In her remarks, wife of the State Governor, Mrs Ebelechukwu Obiano commended the commitment of the Foundation towards enhancing the education and health of children, especially girls in the state.

According to her, the vision and mission of O.C.I. Foundation was in line with the programmes mapped out by the State government for the development of the  young ones.

 Mrs Obiano said her pet project, the Caring Family Enhancement Initiative (CAFE), a Non-Governmental Organisation was set up to empower and train vulnerable youths, women and widows for self reliance.

 The Governor’s wife was represented by Dr Chioma Ezenyimulu, the Executive Secretary, Anambra Primary Health Care Development Agency (ASPHCDA).

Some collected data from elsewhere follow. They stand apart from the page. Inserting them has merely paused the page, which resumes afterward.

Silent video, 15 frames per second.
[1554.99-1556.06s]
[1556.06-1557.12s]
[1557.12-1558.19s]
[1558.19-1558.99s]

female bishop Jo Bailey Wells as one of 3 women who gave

 A representative of WHO, Ms Chinyere Ebede disclosed that the organisation in collaboration with the Federal Government would soon introduce Human Papillomavirus (HPV) vaccination into routine vaccines.

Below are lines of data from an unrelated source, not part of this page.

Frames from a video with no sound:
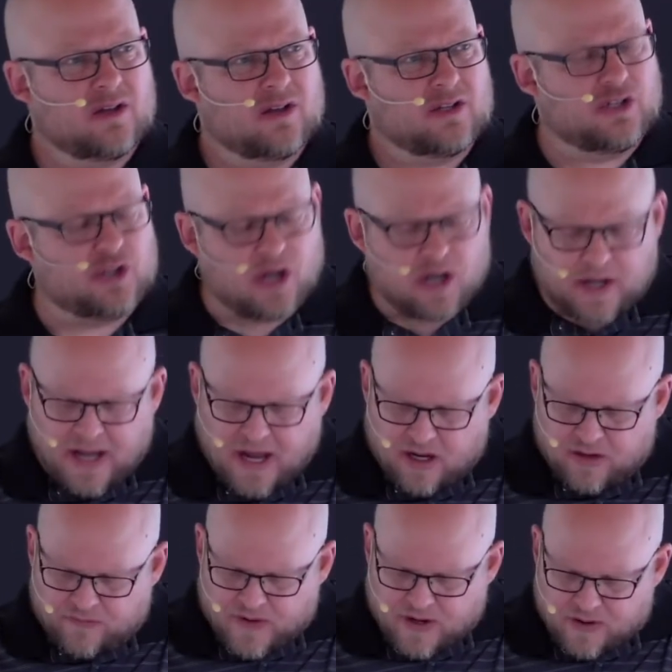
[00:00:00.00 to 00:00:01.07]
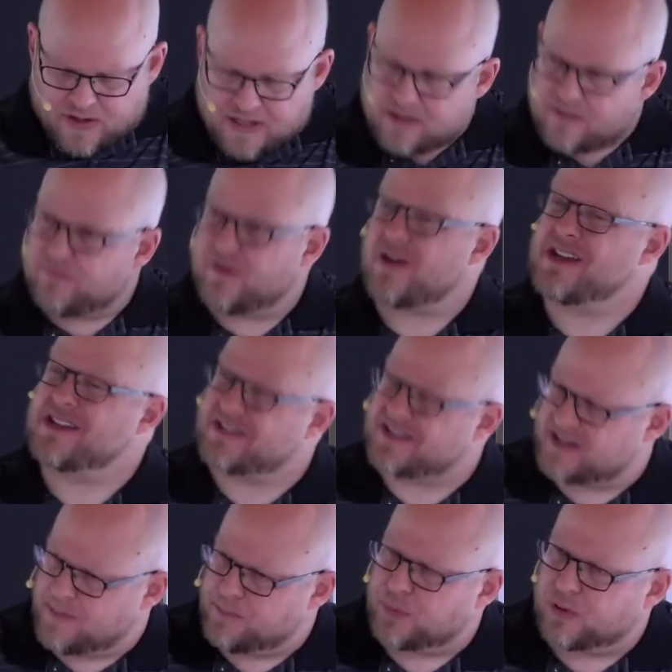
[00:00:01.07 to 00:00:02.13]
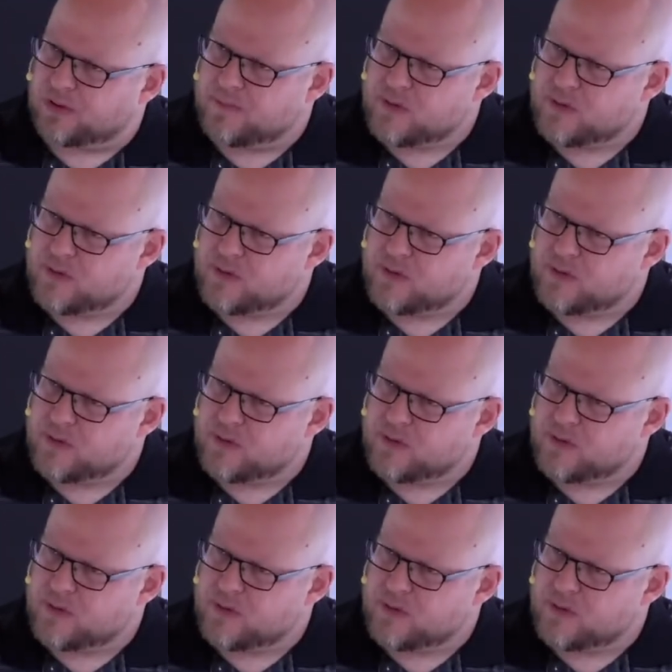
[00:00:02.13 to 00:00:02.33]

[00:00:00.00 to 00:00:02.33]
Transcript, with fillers: John had a very, very simple,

 “The HPV will soon be introduced into routine vaccines for prevention of cervical cancer,” she said, while commending the Foundation for its lofty contributions to a healthy society.

 “We are concerned about the health of children, especially young women and women of child bearing age,” Ebede, who represented the South East Coordinator of WHO, Dr William Komakech, added.

 In a lecture, Dr Emmanuel Azike advised young girls to carry out regular Breast Self-Examination to prevent and detect breast cancers at early stages.

Azike said faulty genes, family history, race, gender, age and personal history were the major risk factors associated with breast cancer.

 "Starting menstruation at a relatively early age, starting menopause at a relatively late age and not having a first child after the age of 30 years were other factors that slightly increase a woman’s risk of developing cancer," Azike noted.

 The medical doctor also said not breastfeeding by nursing mothers, weight gain and so much alcohol could also increase the risk factors.

 He therefore advised healthy diet, increased physical activity, healthy body weight, avoidance of alcohol and to make BSE  apart of one's monthly routine to prevent breast cancers.

 Azike said risk factors for cervical cancer include early age of first sexual intercourse, having multiple sexual partners, smoking and immune suppression.

 He advised girls aged between nine and 13 years to go for HPV vaccination before they become sexually active.